Campo de batalha virtual
A polarização de assuntos políticos e as votações previstas para o próximo dia 2 de outubro, faz com que eleitores e candidatos usem suas redes sociais para se manifestar politicamente, gerando assim um malefício mais conhecido como “campo de batalha virtual”, favorecendo assim a formação de “bolhas” e a falta de diálogo e rivalidade entre as pessoas que pensam diferente, sobretudo os mais jovens.
De acordo com a psicóloga, as mídias digitais se transformaram numa terra sem lei onde a promoção de um cenário de intolerância e rivalidade se torna comum a todos.
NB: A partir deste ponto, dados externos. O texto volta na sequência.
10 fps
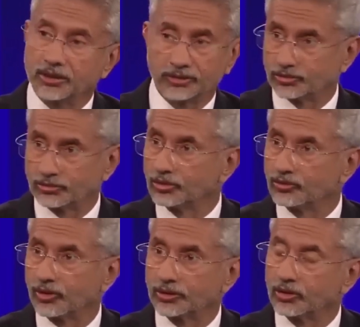It's
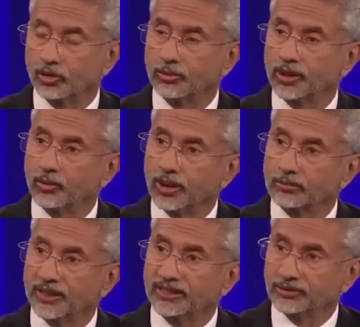good for the global
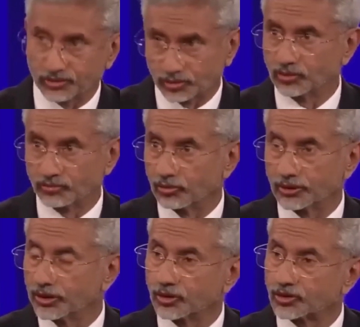workplace. It's good
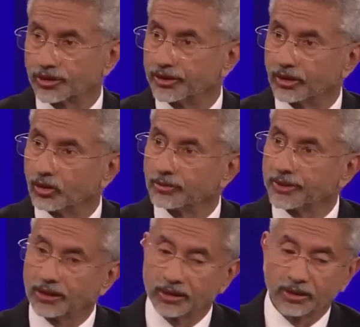for the Austrian
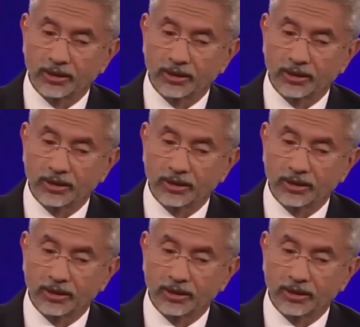economy.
Segundo ela, o uso inconsciente e intolerante das redes sociais vem prejudicando os debates públicos e afetando as relações humanas e prejudicando a livre expressão entre as pessoas. “Sabemos que o diálogo é uma das ferramentas mais potentes contra o processo de esgotamento mental, cujo qual as pessoas, se veem em modo de maior isolação. Tal situação se agrava ainda mais à medida que tal assunto afeta o diálogo entre esferas familiares, cotidianas e de trabalho. Este é o princípio das complicações mentais percebidas no consultório, que, apesar de tímido, traz consigo grande possibilidade de doenças físicas como AVC e infarto”, adverte a especialista.
Estudos mostram o impacto desse ambiente político radicalizado.
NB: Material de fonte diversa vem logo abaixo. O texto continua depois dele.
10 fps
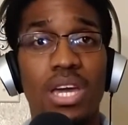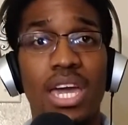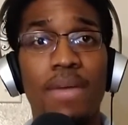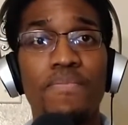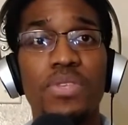
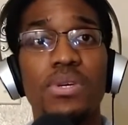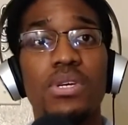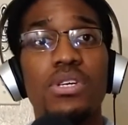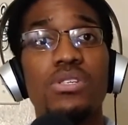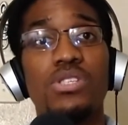Okay,
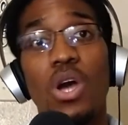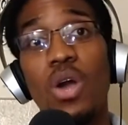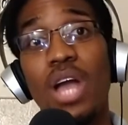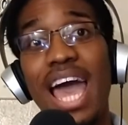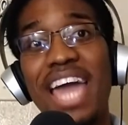
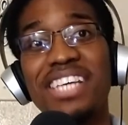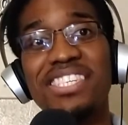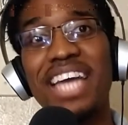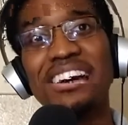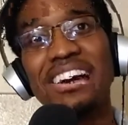so
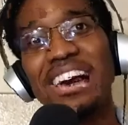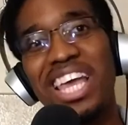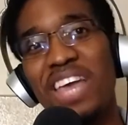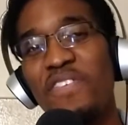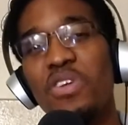guys,
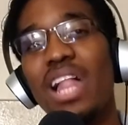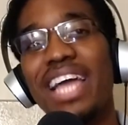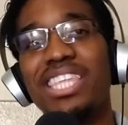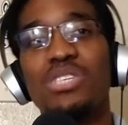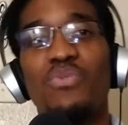if you
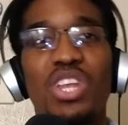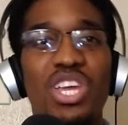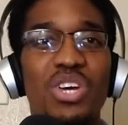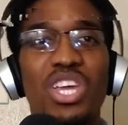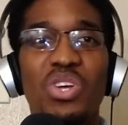like this
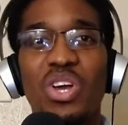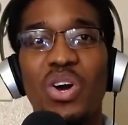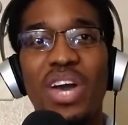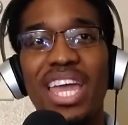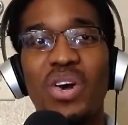video, you can go
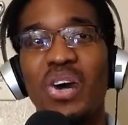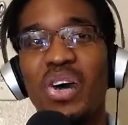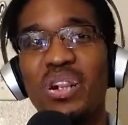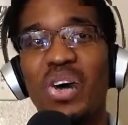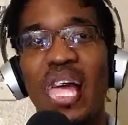ahead
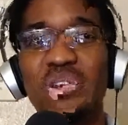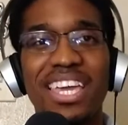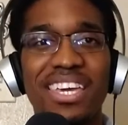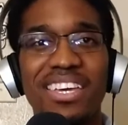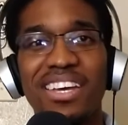and
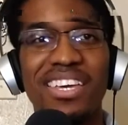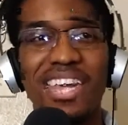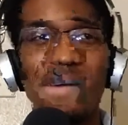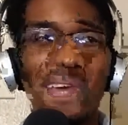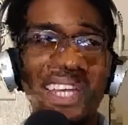like,
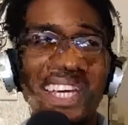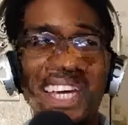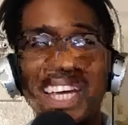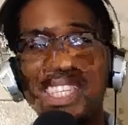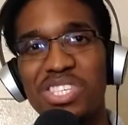comment,
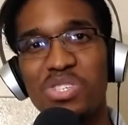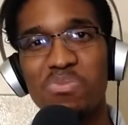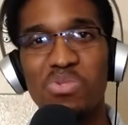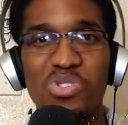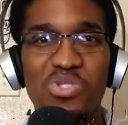and
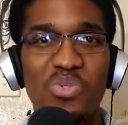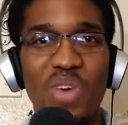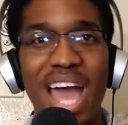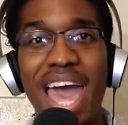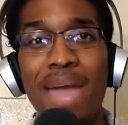
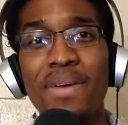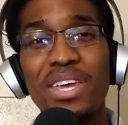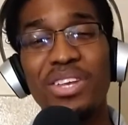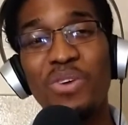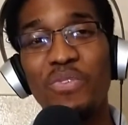subscribe.
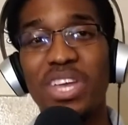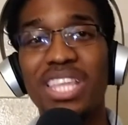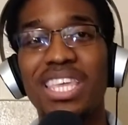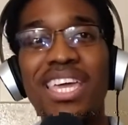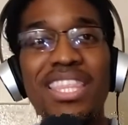Don't
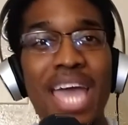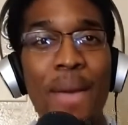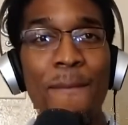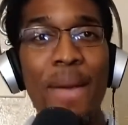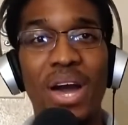forget to hit
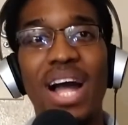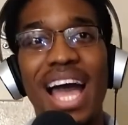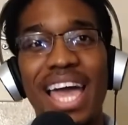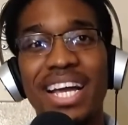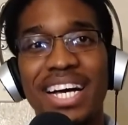that bell
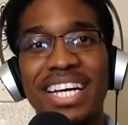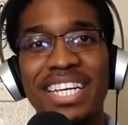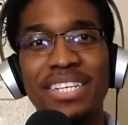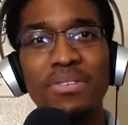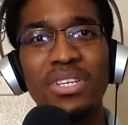
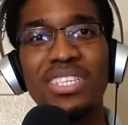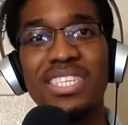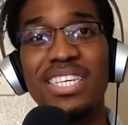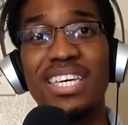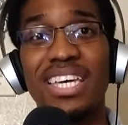icon
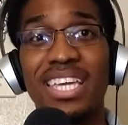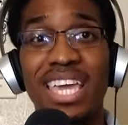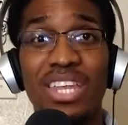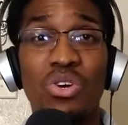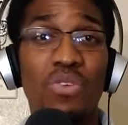to
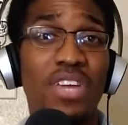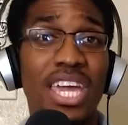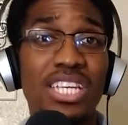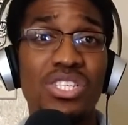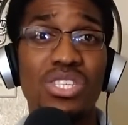get
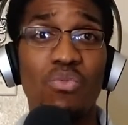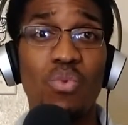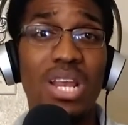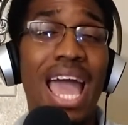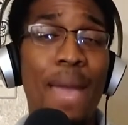notifications of
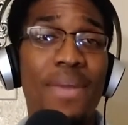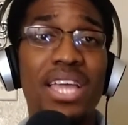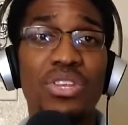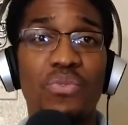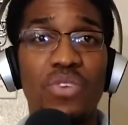when I
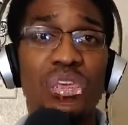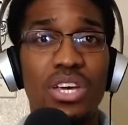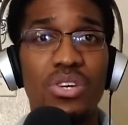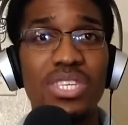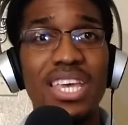make new
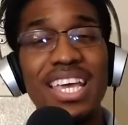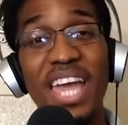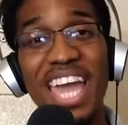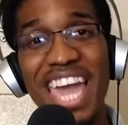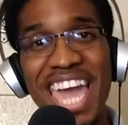videos,
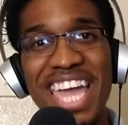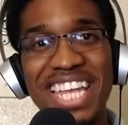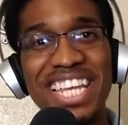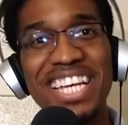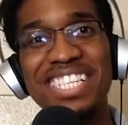
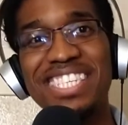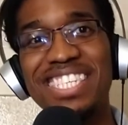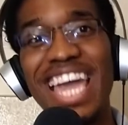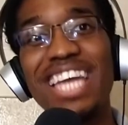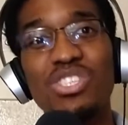and
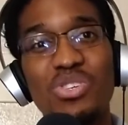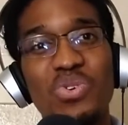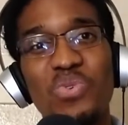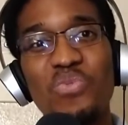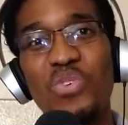stay
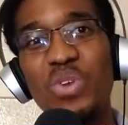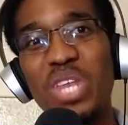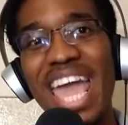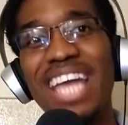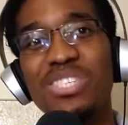tuned for
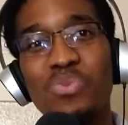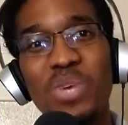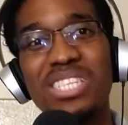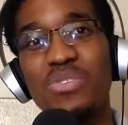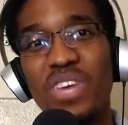next
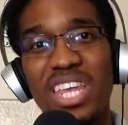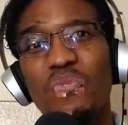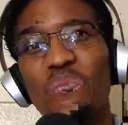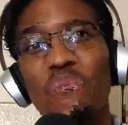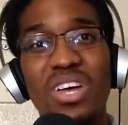week's
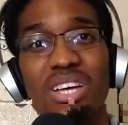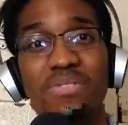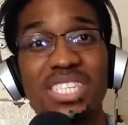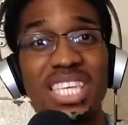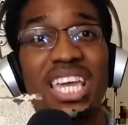video
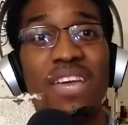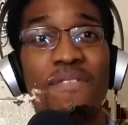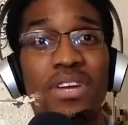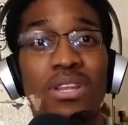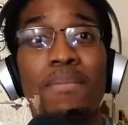of singing
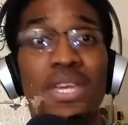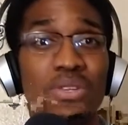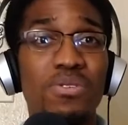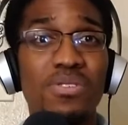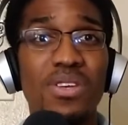
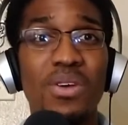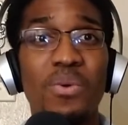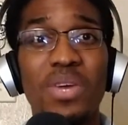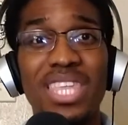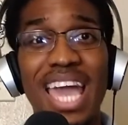fundamentals
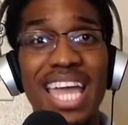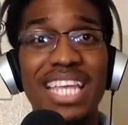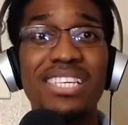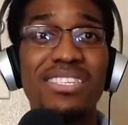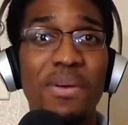with
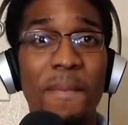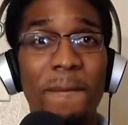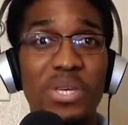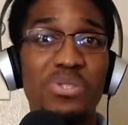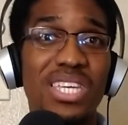Eddie's
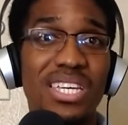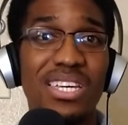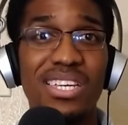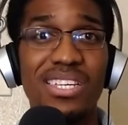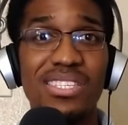
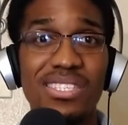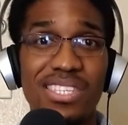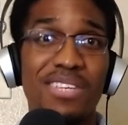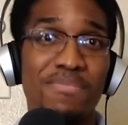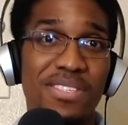Music
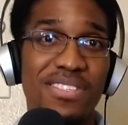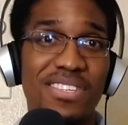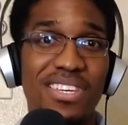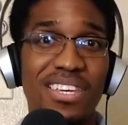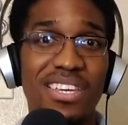Tips.
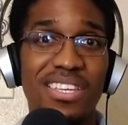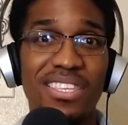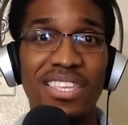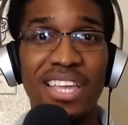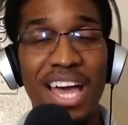
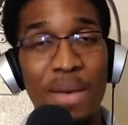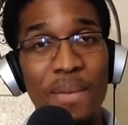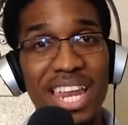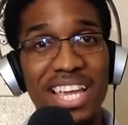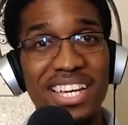I'm
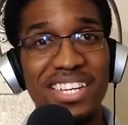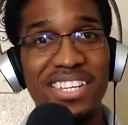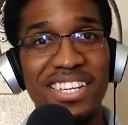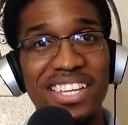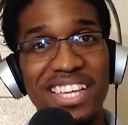Eddie.
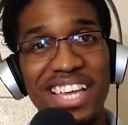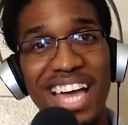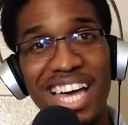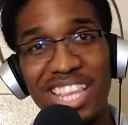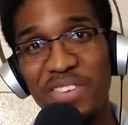
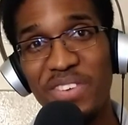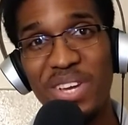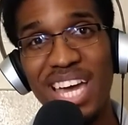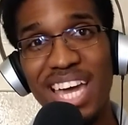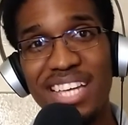I love you
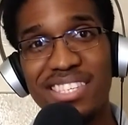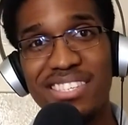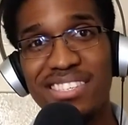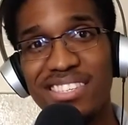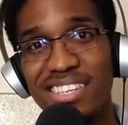
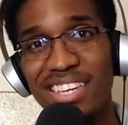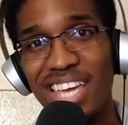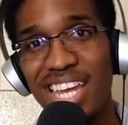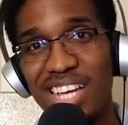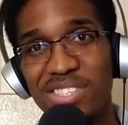guys,
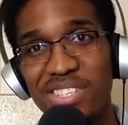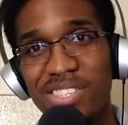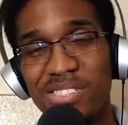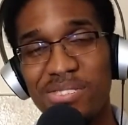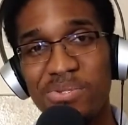and I'll see
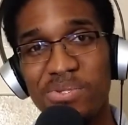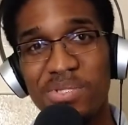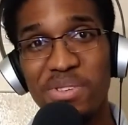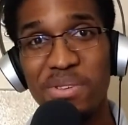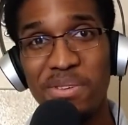you soon.
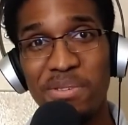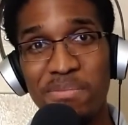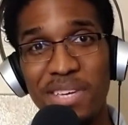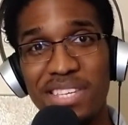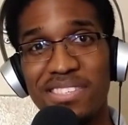
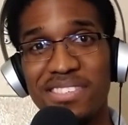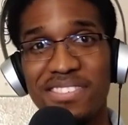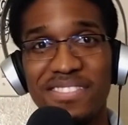Peace.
O relatório “Estresse na América”, publicado anualmente desde 2007 pela APA (Associação Americana de Psicologia, em português), mostrou que o acirramento observado pelas pesquisas eleitorais nas duas edições que tiveram a participação de Donald Trump levou os eleitores a um nível de estresse elevado. Em 2016, 59% dos republicanos e 55% dos democratas responderam que o período eleitoral era uma fonte de esgotamento. Já em 2020, esse número foi ainda maior: 67% de republicanos e 76% entre os democratas.
Outro estudo, publicado em 2019 pela Universidade de Nebraska-Lincoln (EUA) indica que a situação já assumiu contornos de problema de saúde pública. Cerca de 40% dos 800 entrevistados afirmaram que a atual situação política os estressa, e 20% relataram sofrer de insônia. Além disso, um em cada cinco dos participantes do estudo disse ter perdido vínculos com amigos e familiares por causa de discussões políticas. Mais de 11% afirmou que teve a saúde física afetada pela polarização política e o dado mais alarmante foi que 4% dos indivíduos responderam já ter tido pensamentos suicidas por causa da situação política.
Os índices deixam claro o quanto esta polarização vivida nos últimos anos, vem afetando não apenas a saúde dos indivíduos, mas também seus relacionamentos pessoais, gerando um profundo sentimento de perda e solidão.